#### WORK TO BE COMPLETED
The lines below from the one with "[0:01.00-0:02.00]" up to and including the one with "Transcript: Musa Tumbo, they're" are what you should set down, exactly and without pictures.

#### SOURCE MATERIAL
⁂
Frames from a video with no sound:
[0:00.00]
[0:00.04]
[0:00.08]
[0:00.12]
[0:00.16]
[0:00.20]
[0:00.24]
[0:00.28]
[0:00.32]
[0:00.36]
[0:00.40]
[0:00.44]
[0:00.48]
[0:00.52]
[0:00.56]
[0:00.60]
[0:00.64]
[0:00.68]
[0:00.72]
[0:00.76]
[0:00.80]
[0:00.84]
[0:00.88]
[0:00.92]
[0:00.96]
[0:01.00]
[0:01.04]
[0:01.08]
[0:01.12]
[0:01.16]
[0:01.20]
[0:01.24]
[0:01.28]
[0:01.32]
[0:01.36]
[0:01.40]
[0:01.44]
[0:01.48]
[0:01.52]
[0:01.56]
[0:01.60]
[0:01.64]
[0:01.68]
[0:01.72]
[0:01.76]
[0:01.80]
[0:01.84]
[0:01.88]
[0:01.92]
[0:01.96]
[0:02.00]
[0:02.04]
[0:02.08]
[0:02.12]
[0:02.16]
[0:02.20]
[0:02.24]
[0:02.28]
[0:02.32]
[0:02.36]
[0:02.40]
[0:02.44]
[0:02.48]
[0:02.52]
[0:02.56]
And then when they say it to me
⁂
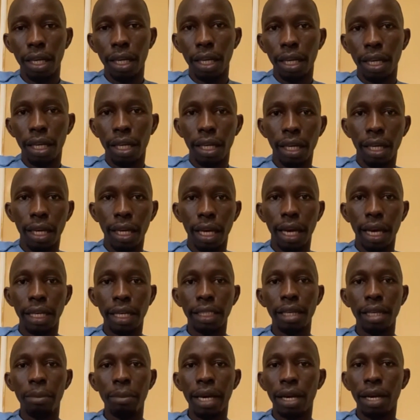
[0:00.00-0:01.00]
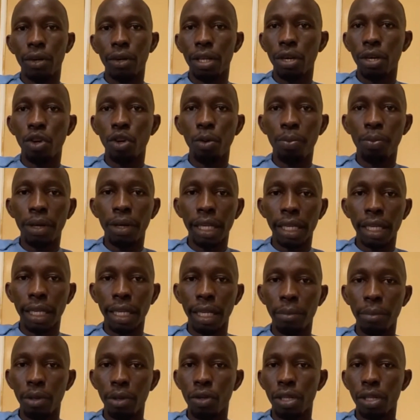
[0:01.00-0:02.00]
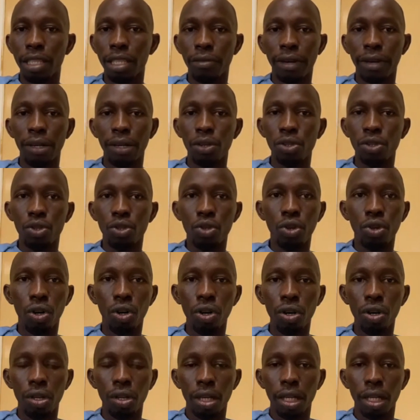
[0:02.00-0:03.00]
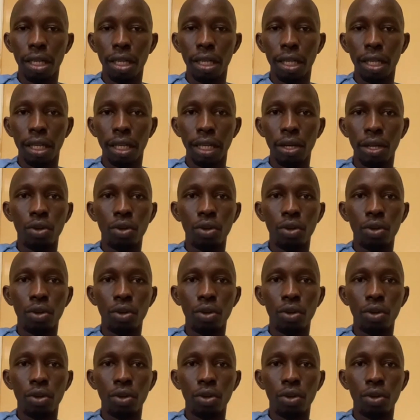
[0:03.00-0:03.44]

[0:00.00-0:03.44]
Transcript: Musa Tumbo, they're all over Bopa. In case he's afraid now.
⁂
#### RESPONSE AREA
[0:01.00-0:02.00]
[0:02.00-0:03.00]
[0:03.00-0:03.44]

[0:00.00-0:03.44]
Transcript: Musa Tumbo, they're all over Bopa. In case he's afraid now.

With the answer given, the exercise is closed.